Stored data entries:
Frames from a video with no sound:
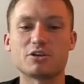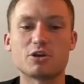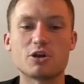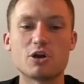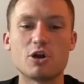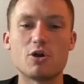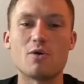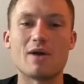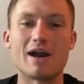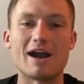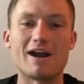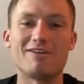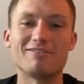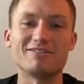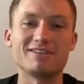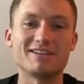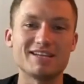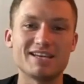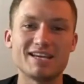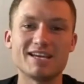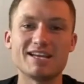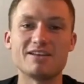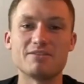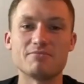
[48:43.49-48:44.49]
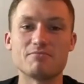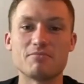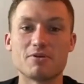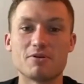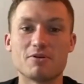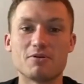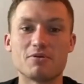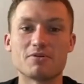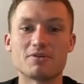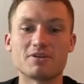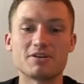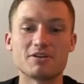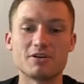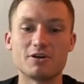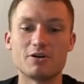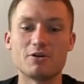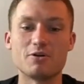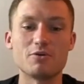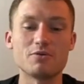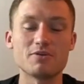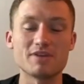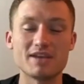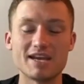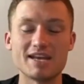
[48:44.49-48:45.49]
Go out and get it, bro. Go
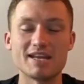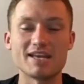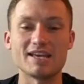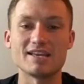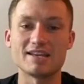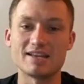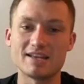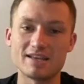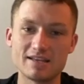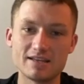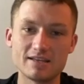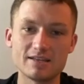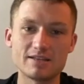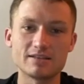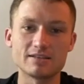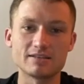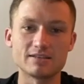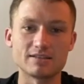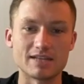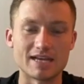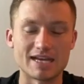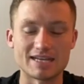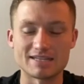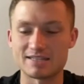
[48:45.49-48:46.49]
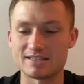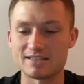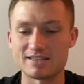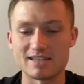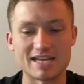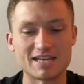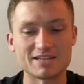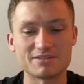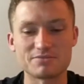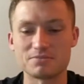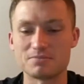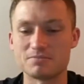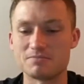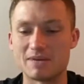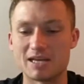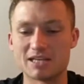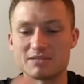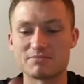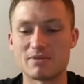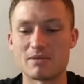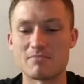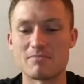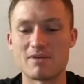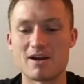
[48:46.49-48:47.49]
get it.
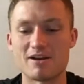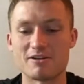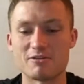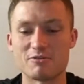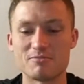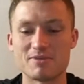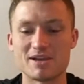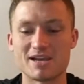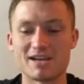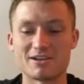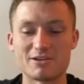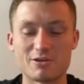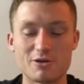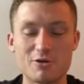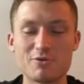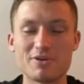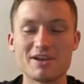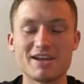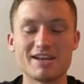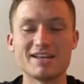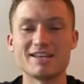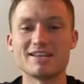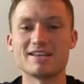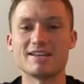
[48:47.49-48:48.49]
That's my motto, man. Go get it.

Exercise aim:
Transcribe the lines above exactly, setting aside any picture among them.

Result of the exercise:
Frames from a video with no sound:
[48:43.49-48:44.49]
[48:44.49-48:45.49]
Go out and get it, bro. Go
[48:45.49-48:46.49]
[48:46.49-48:47.49]
get it.
[48:47.49-48:48.49]
That's my motto, man. Go get it.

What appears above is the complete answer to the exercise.